Friday, January 7, 2011

Wild Shift



The last month and a half have been surprisingly slow. Acuity had been down. I had been complaining the last two weeks about my lack of intubations, central lines, codes, etc.

Last night things finally blew up the way I was hoping for.

A 54 year old with a big head bleed that required IV anti-hypertensives and eventual intubation....

Then a healthy 42 year old male with chest pain. Good chest pain story for angina. He had murmur though, so I scanned him for an unlikely aortic dissection. Sure enough he had one, so it was time for an Esmolol drip and a cardiothoracic surgeon...

Then a good old case of respiratory failure that required intubation and a central line.

Then a seizing febrile 9-year-old little boy. After a full workup including lumbar puncture...it was apparent that the flu got the best of him.

As I was wrapping up the LP, the charge nurse grabbed me b/c a trauma CPR was 3 minutes out. A 29-year-old was shot in the chest with a 9mm by his wife. I did a thoracotomy (cracked open his chest to try and repair the hole in his heart and clamp his aorta), but he died. I was feeling great tho!

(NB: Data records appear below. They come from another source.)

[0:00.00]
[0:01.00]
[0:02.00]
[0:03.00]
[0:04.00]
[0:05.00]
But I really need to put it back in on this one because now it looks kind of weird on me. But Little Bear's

Then 35-year-old who kicked the shit out of a concrete wall. He fractured and dislocated his ankle, meaning I got to consciously sedate him and reduce the injury.

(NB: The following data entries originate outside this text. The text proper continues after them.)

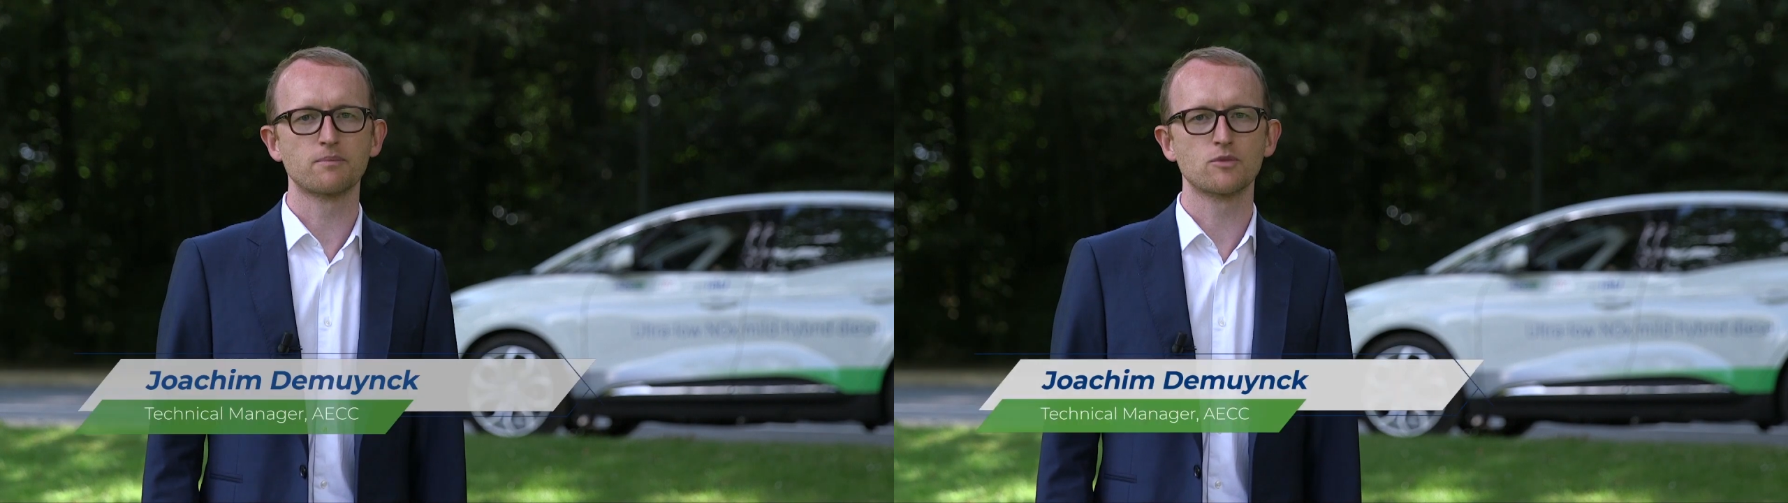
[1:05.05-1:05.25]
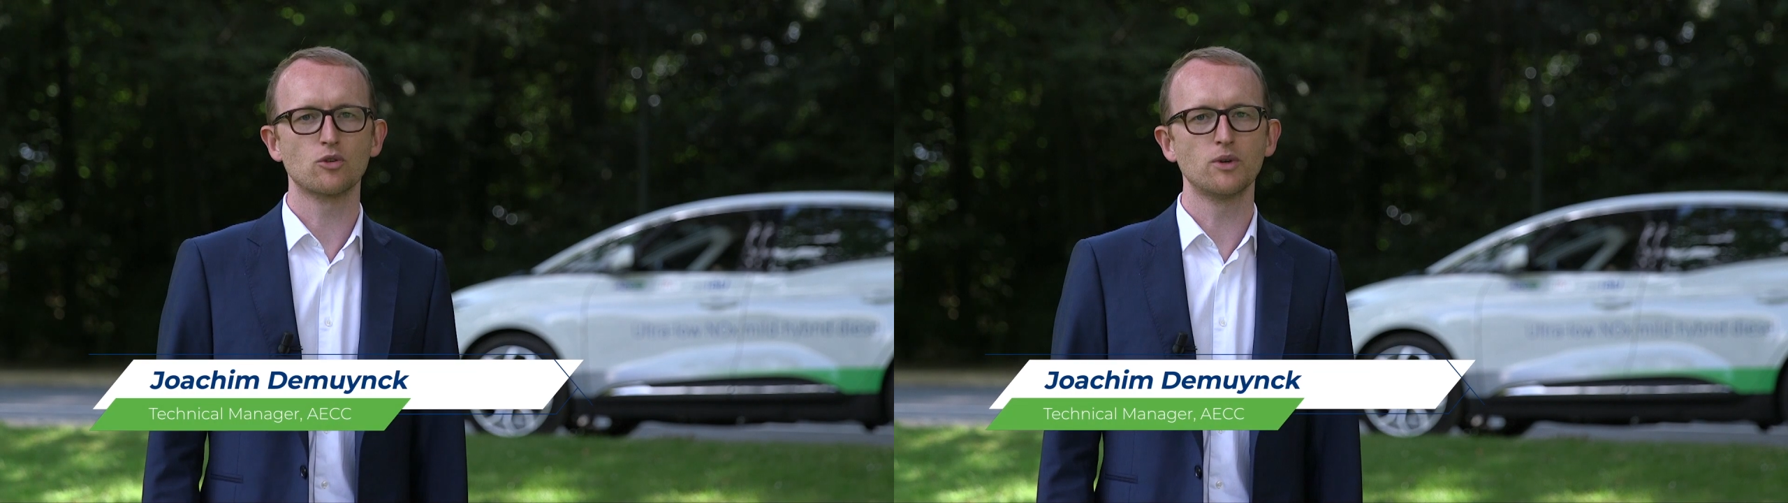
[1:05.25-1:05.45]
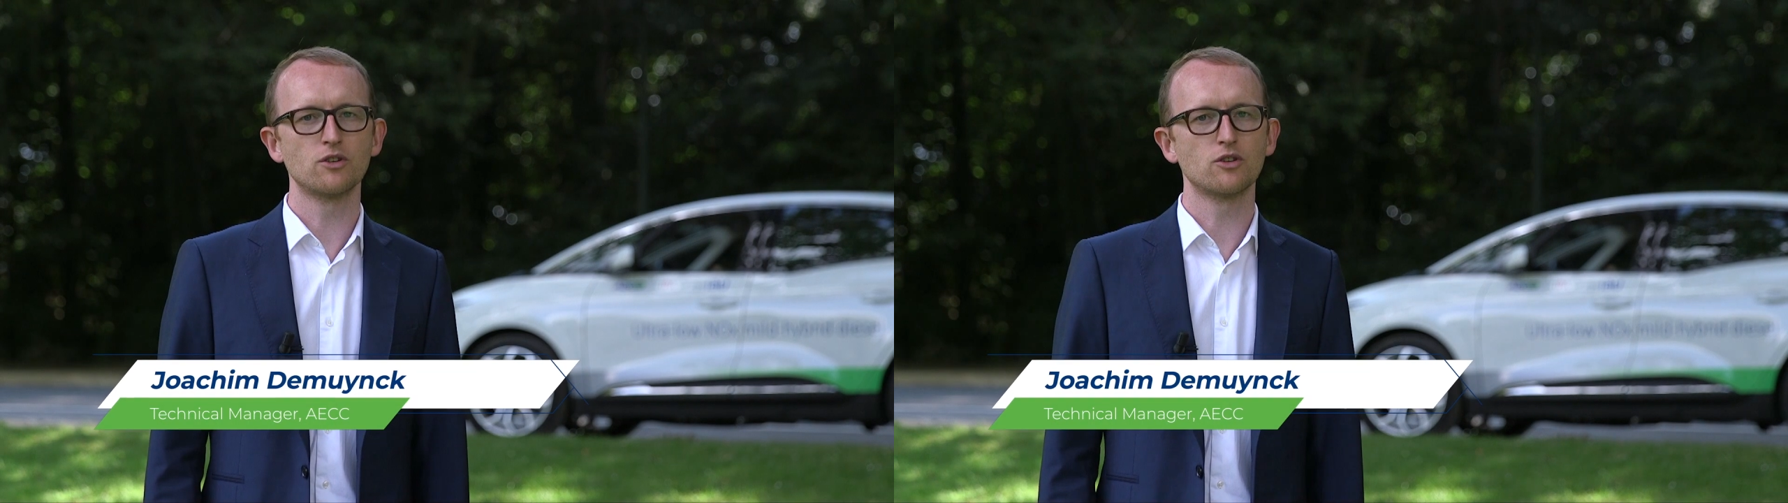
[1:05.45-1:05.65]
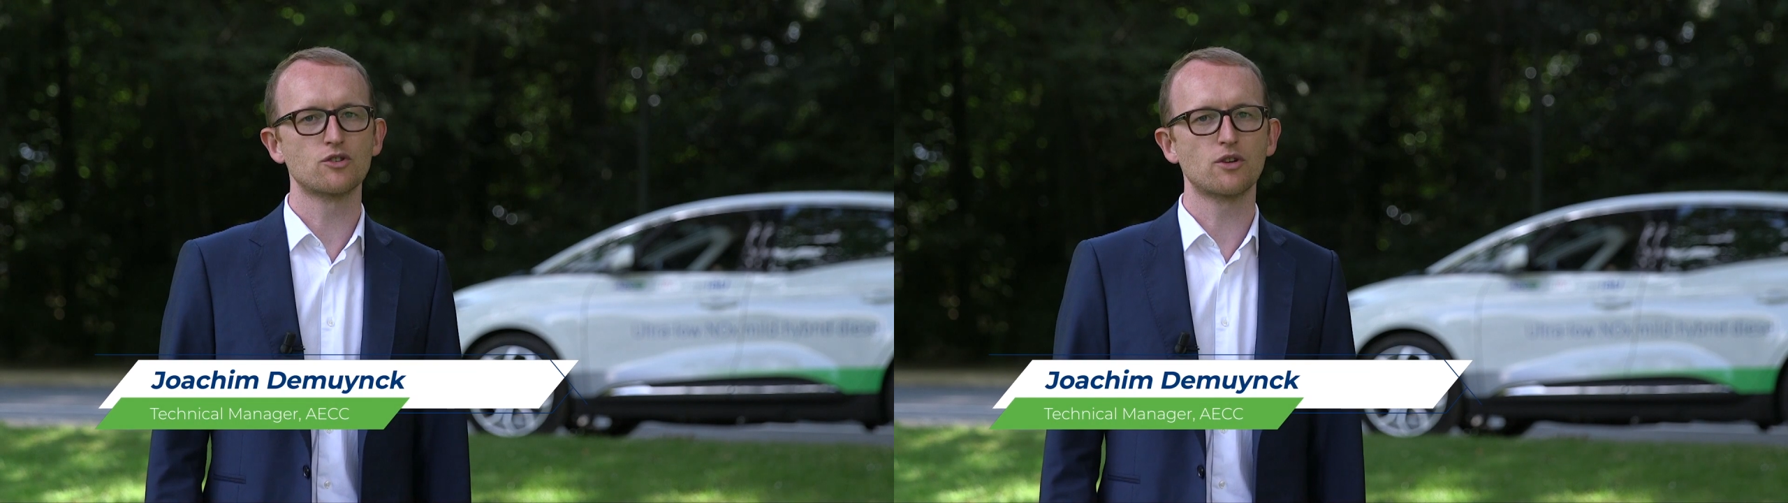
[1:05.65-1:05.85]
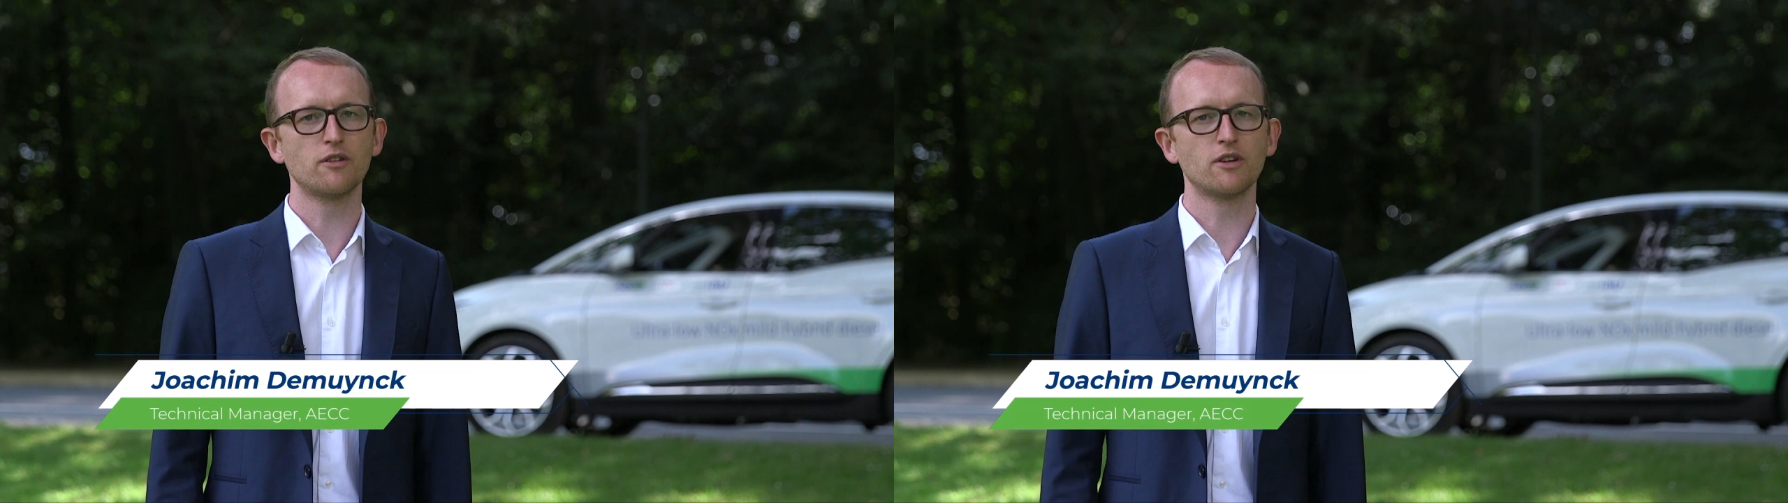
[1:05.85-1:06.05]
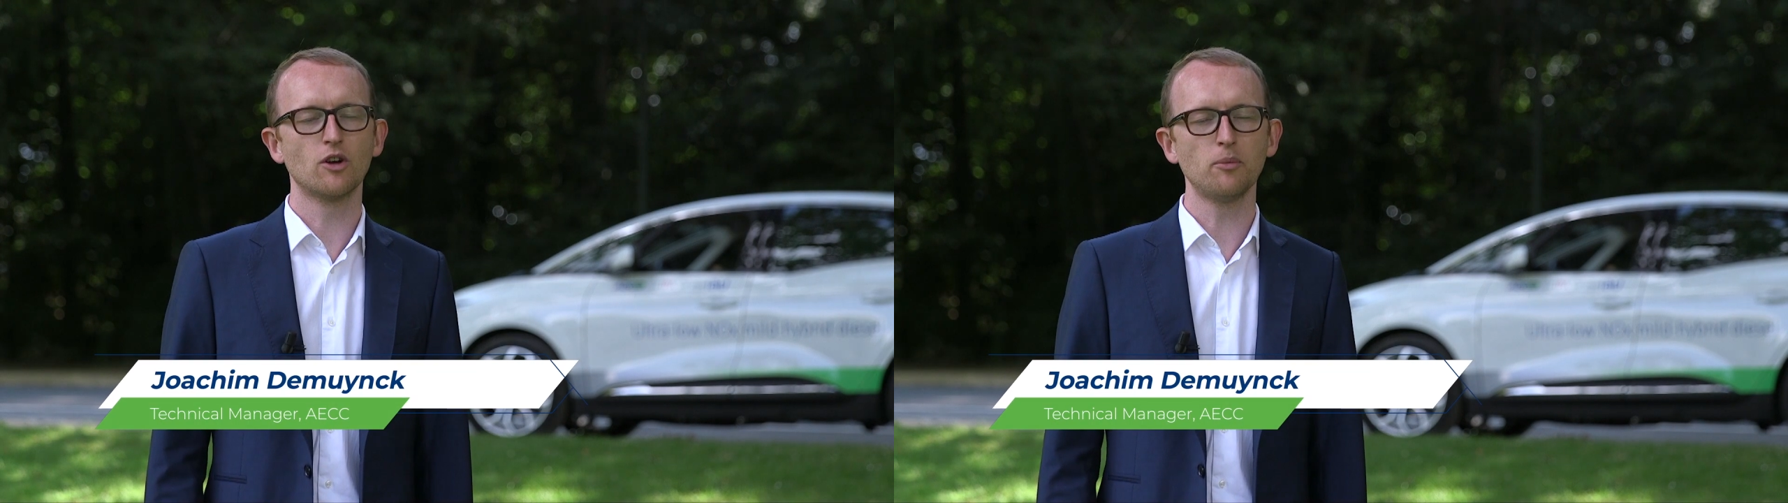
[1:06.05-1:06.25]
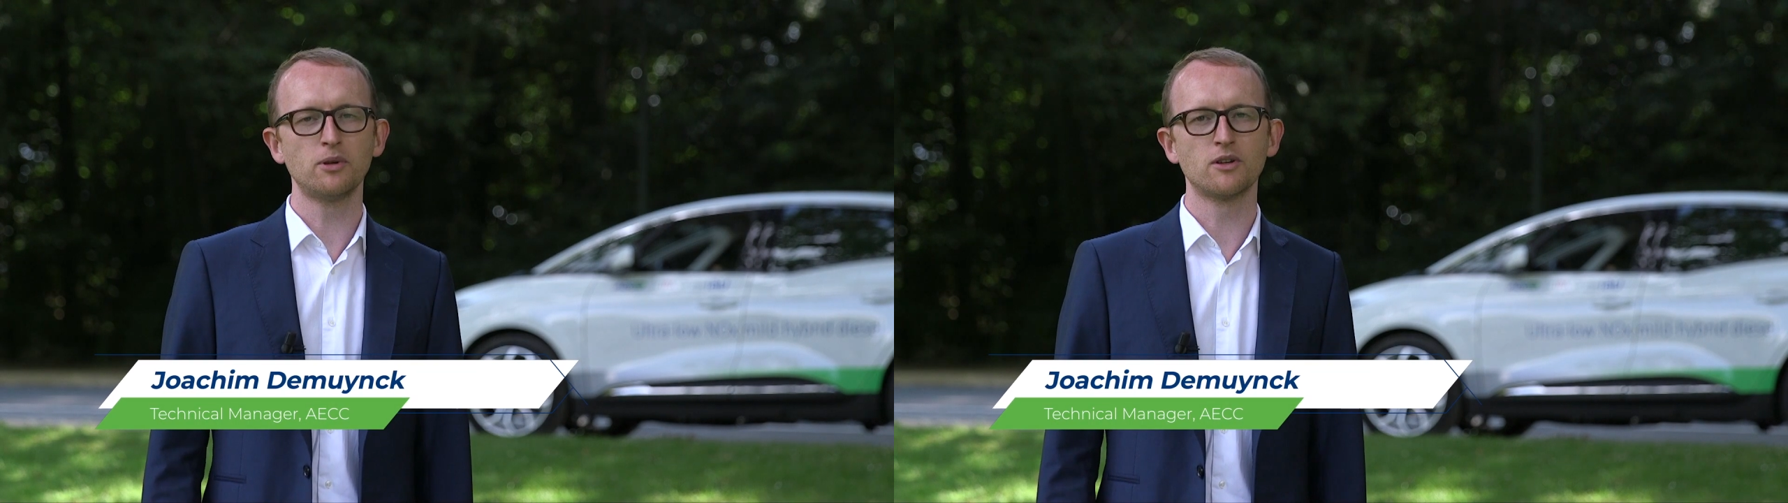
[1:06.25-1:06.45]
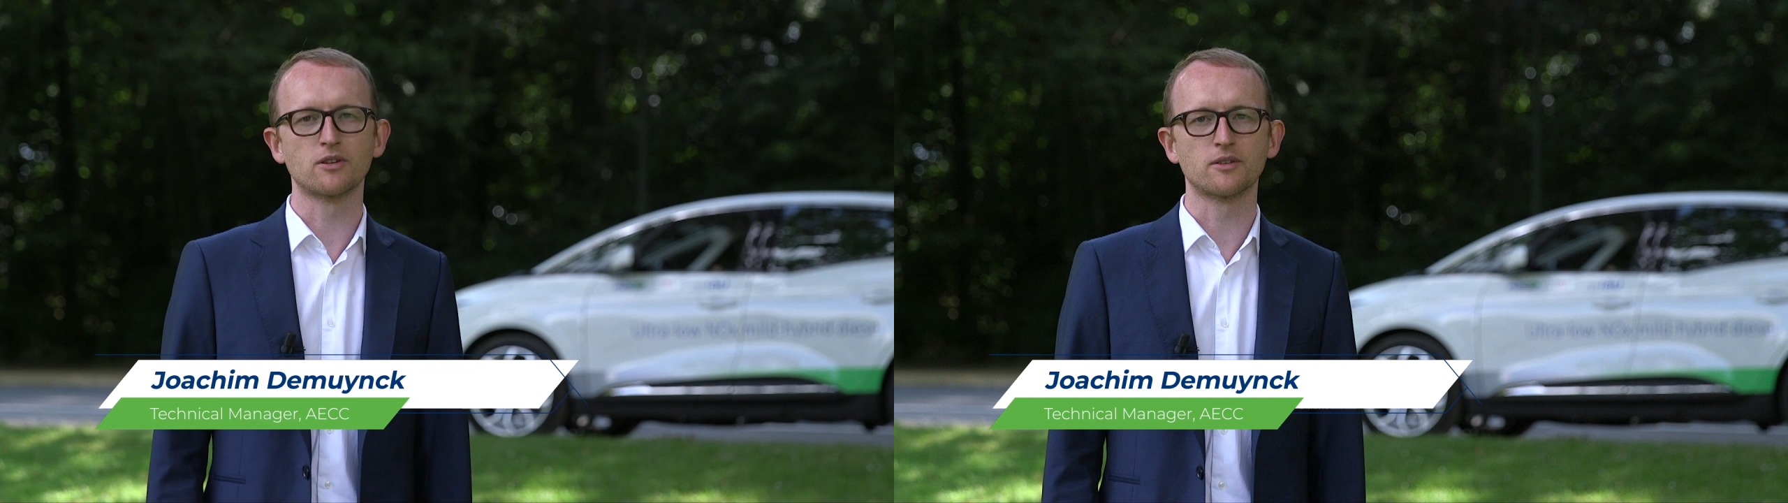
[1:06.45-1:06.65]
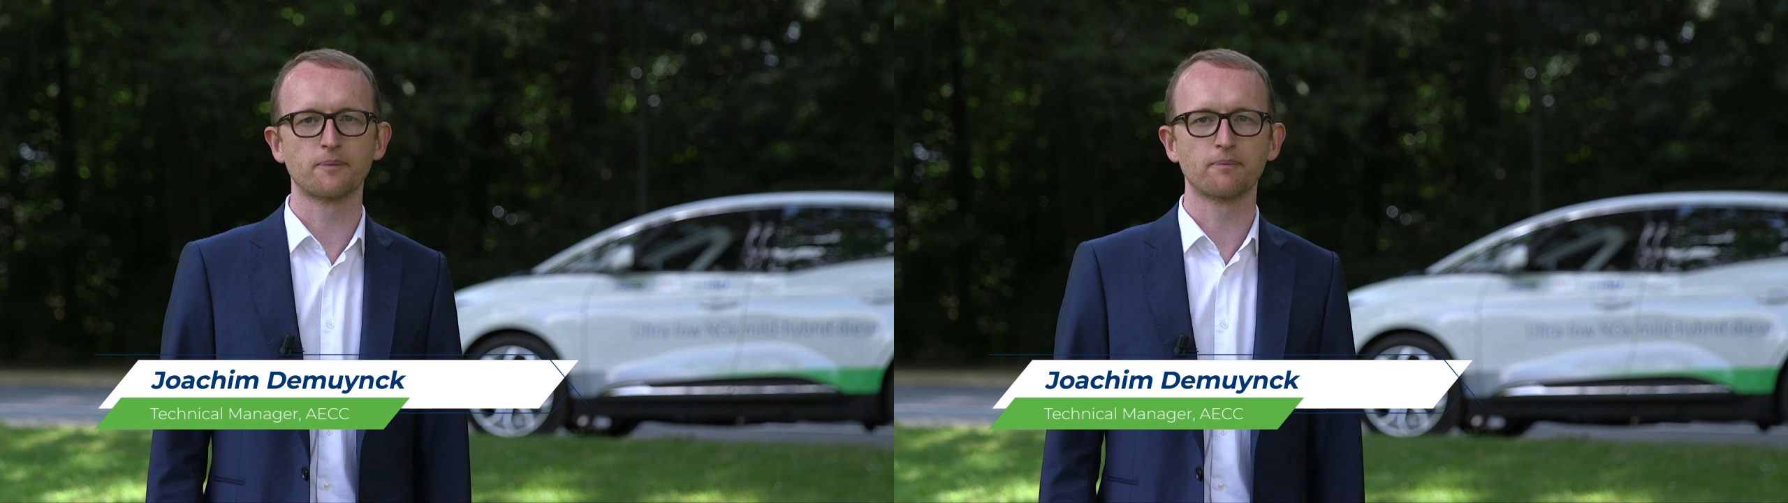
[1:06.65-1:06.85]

So whether you're driving uphill,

My last patient was not exciting. He was a homeless man who wanted me to trim all his toenails. Fastest discharge EVER!

-ER Doc

4 comments:

Anonymous said...

Did you trim his toenails/get a nurse to do it? Or just send him on his way?

AS

SerenityNowHospital said...

Discharged him right away

ER doc

Crazed Nitwit said...

Well, you're not an adrenaline junkie by any chance, are you?

As a nurse in a LTC I get to trim nails much more than I'd like. Knew I shoulda gone to med school. LOL.

Anonymous said...

We are pretty sick about this stuff are we not? I mean, the patient's and family’s worst day can be our best. I was a paramedic for over 20 years and reading your latest post brought back memories of intubating a patient in a car through the removed back window, lying on my stomach on what was left of the trunk. Doing chest decompressions in a field as an EMS helicopter landed along side of me, an external jugular IV as a huge crowed looked on in a very public place, and the last couple of years RSI's. That's about as "cool" as it gets for us but it was a huge rush and great diversion from the typical drunk with nothing wrong with him wanting to go to the hospital to try to avoid jail. Never had anyone ask me to trim their toe nails. Somehow, though, I now look at these stories with as much "how terrible for that patient and their family" as "how kewl for ER Doc (or for me)."